父親失格なのかもしれないが、自分の責務は粛々と働きつづけることだと考えていた。
「他になにかいる?」
すこし口の周りに髭が目立ちだした息子が唐突に口を開いた。
「ああ?」
驚いて、唇も動かすこともできずに、私は喉だけで返事をした。
「他になにかいるの?」
向けられた純粋さがあまりに不意だったせいでみっともなく慌ててしまい、それを誤魔化すように籠の中身を覗き込んだ。私だって経験のない作業だから、これ以上なにが必要なのかは皆目見当もつかなかったが、グラインダの性質上、足らないものはまだ残っていた。
「ああ、まだいるな。」
「なに? なにがいるの?」
やはり、ただの親バカなのかもしれない。あきらかに、この時の、私の正直な感情は「嬉しい」だったのだ。初めてつづいた会話に胸が躍り、父親を頼ってくれる質問に、あどけなかった頃の裕との思い出が噴き出す気分だった。

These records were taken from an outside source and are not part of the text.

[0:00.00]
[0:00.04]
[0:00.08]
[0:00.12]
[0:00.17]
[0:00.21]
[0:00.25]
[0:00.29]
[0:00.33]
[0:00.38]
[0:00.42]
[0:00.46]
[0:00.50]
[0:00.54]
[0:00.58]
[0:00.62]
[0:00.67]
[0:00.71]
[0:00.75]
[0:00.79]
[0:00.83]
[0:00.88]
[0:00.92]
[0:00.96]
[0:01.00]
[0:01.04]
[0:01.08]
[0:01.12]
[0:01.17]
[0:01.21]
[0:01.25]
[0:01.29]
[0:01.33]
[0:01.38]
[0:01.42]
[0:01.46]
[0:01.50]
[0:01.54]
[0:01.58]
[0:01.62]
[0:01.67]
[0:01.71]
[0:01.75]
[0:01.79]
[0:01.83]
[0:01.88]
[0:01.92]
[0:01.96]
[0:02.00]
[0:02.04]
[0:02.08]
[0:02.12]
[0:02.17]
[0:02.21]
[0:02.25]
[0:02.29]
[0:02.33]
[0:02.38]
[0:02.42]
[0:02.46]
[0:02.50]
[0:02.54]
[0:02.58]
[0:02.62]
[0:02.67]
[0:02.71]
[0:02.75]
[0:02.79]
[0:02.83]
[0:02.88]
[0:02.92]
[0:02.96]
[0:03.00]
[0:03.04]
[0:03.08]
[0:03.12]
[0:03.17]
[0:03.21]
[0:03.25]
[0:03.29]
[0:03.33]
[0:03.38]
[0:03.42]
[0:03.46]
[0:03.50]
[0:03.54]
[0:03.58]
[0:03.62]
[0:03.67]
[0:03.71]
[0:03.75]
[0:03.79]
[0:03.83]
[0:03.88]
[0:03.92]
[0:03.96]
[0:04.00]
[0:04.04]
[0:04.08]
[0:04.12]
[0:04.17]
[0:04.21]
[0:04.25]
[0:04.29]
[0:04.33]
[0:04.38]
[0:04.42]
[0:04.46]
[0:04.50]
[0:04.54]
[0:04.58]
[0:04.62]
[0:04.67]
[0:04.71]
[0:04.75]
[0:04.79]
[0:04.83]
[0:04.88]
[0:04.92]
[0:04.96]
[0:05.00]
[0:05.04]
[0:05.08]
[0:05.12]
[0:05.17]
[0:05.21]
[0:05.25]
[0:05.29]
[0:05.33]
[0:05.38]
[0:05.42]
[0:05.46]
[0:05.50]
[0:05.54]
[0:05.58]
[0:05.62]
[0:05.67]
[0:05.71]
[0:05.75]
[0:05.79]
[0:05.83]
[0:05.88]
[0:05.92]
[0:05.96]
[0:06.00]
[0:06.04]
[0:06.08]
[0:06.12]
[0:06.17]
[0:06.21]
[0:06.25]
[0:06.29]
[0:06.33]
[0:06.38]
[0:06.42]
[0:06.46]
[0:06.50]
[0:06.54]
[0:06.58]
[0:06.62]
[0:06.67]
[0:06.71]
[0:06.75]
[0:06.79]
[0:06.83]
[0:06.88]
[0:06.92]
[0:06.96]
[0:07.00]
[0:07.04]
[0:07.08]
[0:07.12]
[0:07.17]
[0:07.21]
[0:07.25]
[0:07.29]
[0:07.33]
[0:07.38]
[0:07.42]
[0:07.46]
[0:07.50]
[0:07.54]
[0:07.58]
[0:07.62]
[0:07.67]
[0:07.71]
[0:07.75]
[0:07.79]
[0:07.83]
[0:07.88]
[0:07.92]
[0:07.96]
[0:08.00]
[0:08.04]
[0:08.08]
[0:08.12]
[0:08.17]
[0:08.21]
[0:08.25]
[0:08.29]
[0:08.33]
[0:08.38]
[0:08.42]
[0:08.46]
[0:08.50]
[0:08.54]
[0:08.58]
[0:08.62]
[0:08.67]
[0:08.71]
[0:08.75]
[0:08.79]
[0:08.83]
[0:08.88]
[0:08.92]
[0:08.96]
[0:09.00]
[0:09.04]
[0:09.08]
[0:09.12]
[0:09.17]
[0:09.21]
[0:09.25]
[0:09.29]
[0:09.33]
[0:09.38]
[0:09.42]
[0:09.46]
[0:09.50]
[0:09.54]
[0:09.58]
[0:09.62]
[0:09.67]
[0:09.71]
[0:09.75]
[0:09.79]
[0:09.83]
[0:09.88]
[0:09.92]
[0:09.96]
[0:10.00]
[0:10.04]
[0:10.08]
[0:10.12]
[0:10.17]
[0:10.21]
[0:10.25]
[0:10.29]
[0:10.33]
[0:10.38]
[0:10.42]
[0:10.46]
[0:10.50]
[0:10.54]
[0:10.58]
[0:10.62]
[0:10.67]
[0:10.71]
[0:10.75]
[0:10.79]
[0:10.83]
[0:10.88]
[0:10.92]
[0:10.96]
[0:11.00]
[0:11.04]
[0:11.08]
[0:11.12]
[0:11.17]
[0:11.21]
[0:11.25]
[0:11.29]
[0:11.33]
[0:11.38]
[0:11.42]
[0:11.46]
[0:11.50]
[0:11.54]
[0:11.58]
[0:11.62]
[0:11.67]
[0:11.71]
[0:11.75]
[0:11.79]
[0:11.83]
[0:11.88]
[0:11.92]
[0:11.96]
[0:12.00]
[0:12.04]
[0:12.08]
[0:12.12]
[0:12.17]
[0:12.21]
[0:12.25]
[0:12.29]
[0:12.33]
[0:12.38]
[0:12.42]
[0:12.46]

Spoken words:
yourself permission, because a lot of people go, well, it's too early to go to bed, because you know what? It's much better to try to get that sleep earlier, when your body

「グラインダのディスクがいるだろうが、切断用の。用途によってディスクが違うんだぞ。そんなのすこし考えればわかるだろ。」
裕は顔を曇らせた。ふてくされた感じで私から目を逸らして、頭上を見上げながら場所を探しはじめた。反省した。まだ癖が直らない、余計な一言が多い自分を叱咤した。思わず横柄な口調になったせいで、せっかく開きかかった扉がまた閉じてしまう気がしてしまい、臆病に、もう一度やさしく言い直した。フックに掛けられたたくさんのディスクの中から裕は一枚を選び出し、慎重に、思案気に貼られたラベルを見返してから、籠の中に落とした。
裕は、マンションはここから徒歩ですぐのところだと面倒くさそうに言い、それなら買い足しにくるのも苦ではないので、一旦引き上げることにした。

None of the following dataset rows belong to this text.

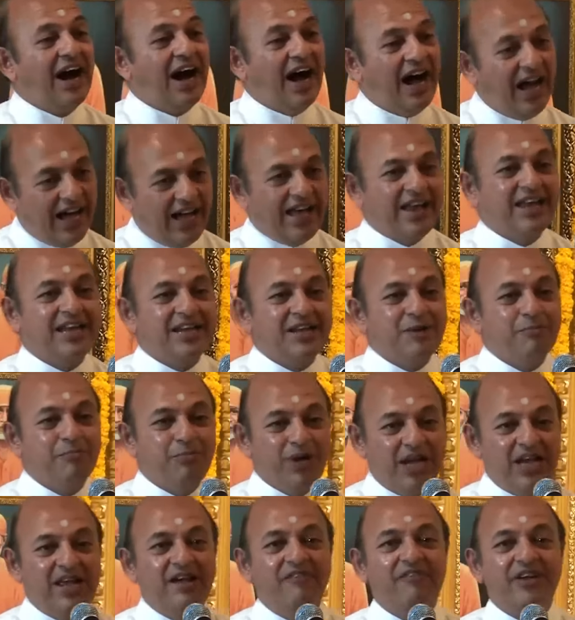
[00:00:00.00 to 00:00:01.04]
And
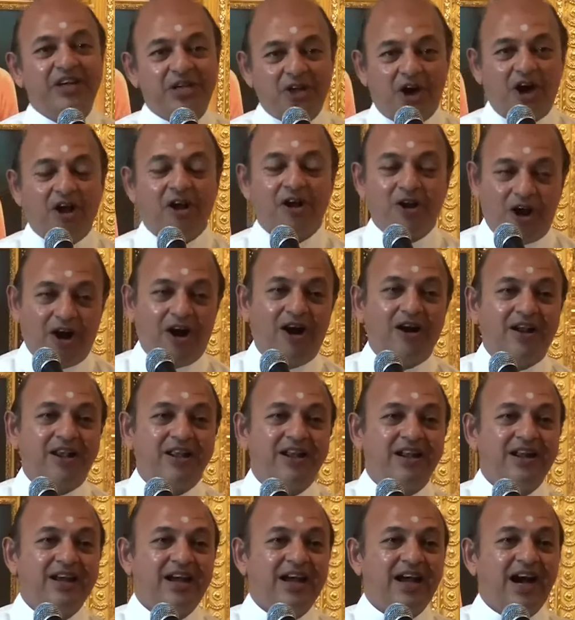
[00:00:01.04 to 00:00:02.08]
believe it or not,
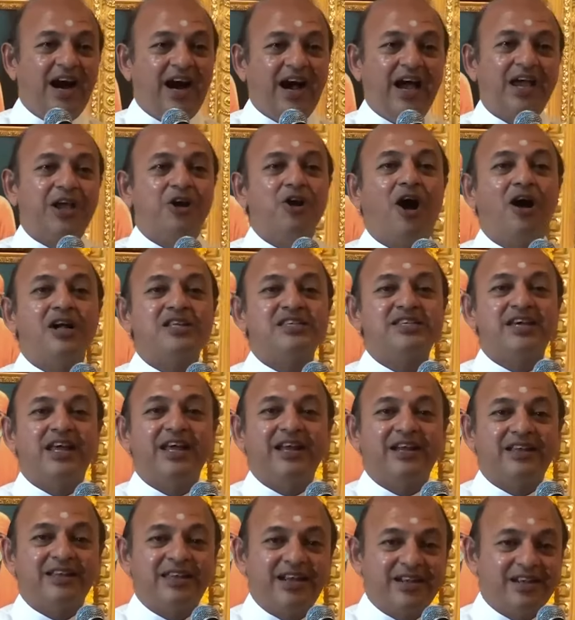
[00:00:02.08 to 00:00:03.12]
I got
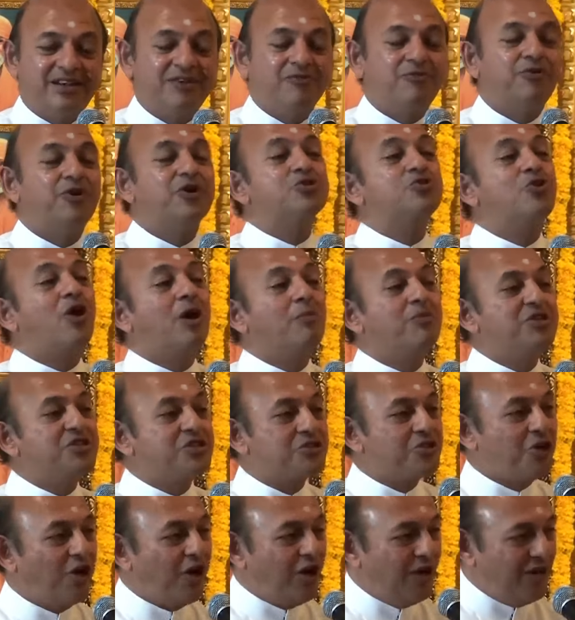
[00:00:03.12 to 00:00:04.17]
selected for
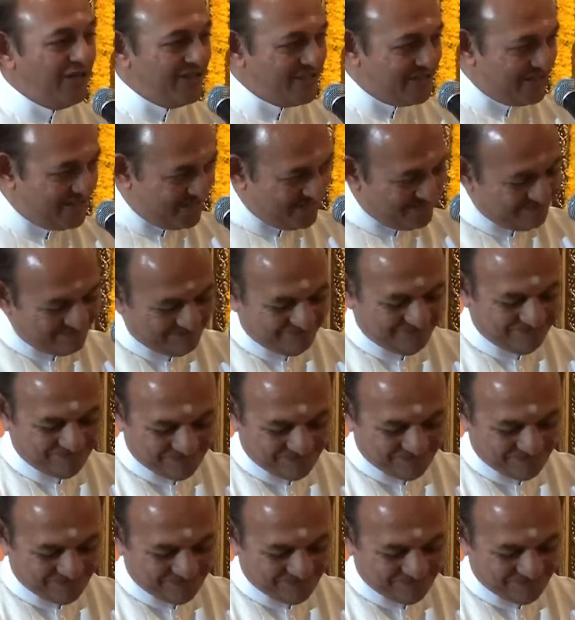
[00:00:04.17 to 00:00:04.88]
Swami's college.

私の行動の指針はさだまる気配がない。うまく心を通わせられない関係は今に始まったことではないし、私の想像というか許容を越えてしまっている感覚が、普通なら先行する、具体的な予想を曖昧に遮断していた。
「本当に要るのか、こんなもんが。」
普段は大事な商売道具をこんなもん呼ばわりしないといけない現状に、虚しさが募った。なけなしの勇気を振り絞って訊いた質問の答えは、結局返ってこなかった。

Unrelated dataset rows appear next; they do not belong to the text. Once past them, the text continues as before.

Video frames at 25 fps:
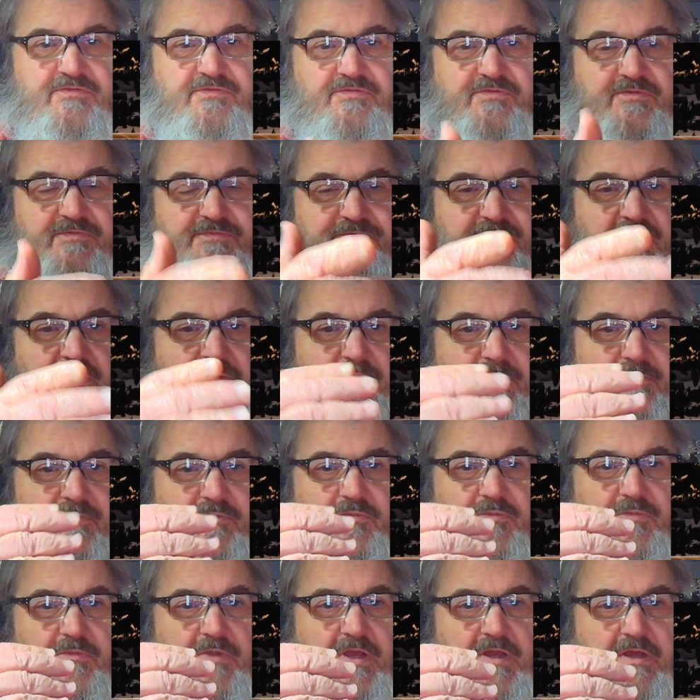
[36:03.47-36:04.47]
is
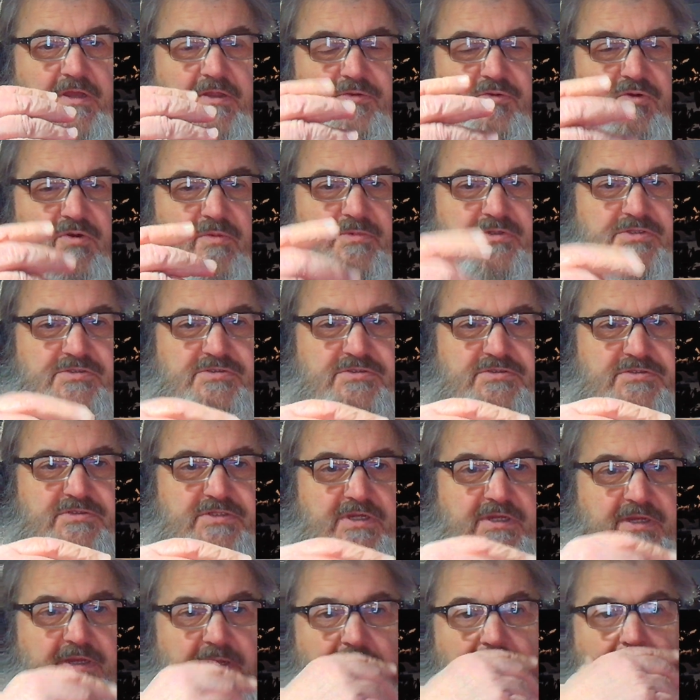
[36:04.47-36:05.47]
from Norman
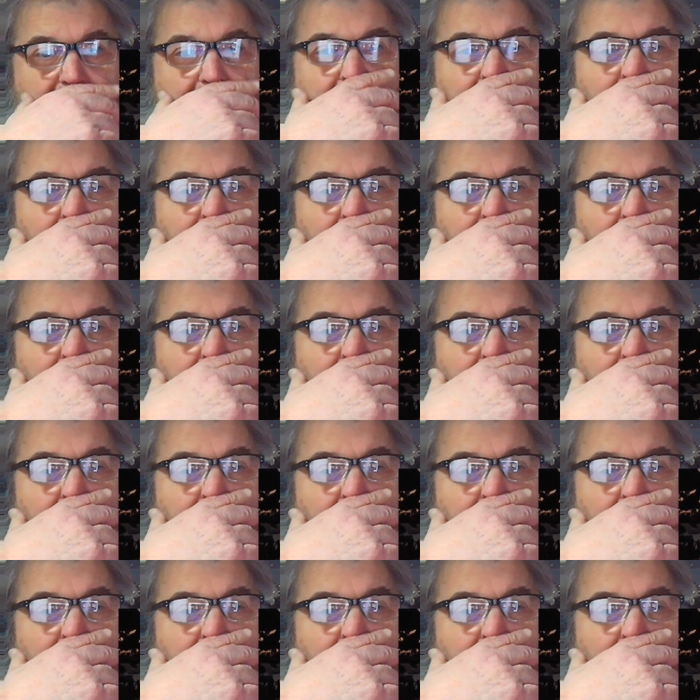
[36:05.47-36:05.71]
Island,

私は混乱し、思考が脱線していたのだと思う。まだ、私の心のどこか奥底には、そういうテレビ番組みたいな冗談だというささやかな望みがいまだ消えずに残っていたし、あるいは若者たちが最近よく行っている動画配信にまんまと出演させられているのかもしれないと疑っていないわけではなかったから、ネタばらしを今か今かと呑気に待ちわびていたのだった。
私たちは会計を済ませて、ホームセンターを後にした。
世間話程度も交わすことなく、無言で家に向かう。
建物のそばを流れるドブ川に沿って植えられた柳の枝が涼しくて、目を奪われた。風を受ける柳のように、私も少しくらいの、節操もなくあちらこちらになびいていながら実は腰が据わっている、そんな信念を持てていたらと考えたが、私は流れに身を委ねてしまうだけなので、そのまま流されてどこかへ行ってしまう始末なので、土台が無理な相談だった。隣立って歩くのがいつ以来なのかも記憶から遠く、口の中が苦くなった。
もうすぐ梅雨に入るだろうし、終われば夏が来る。
濁りきった川の水を見ていると、バタ臭いくらいの、極彩色と言ってもいい鮮やかな鯉が泳いでくる。紅や黄金のうろこが泥水の中でうつくしくゆれていた。鰓で、汚いヘドロから酸素を濾しているはずなのに、あんなにきれいな色合いでよくいられるものだと感心した。
鯉は鬱蒼と育った藻に鱗をこすりつけながら泳ぎ、晴れやかな肉体を見え隠れさせた。歩く先にスーパーが見える。私が食べ物でも買っていくかと訊く前に、裕は少しだけ脚を迷わせ、遅れた私の提案に立ち止まり、でも、勝手に歩き出した息子に私は黙って従った。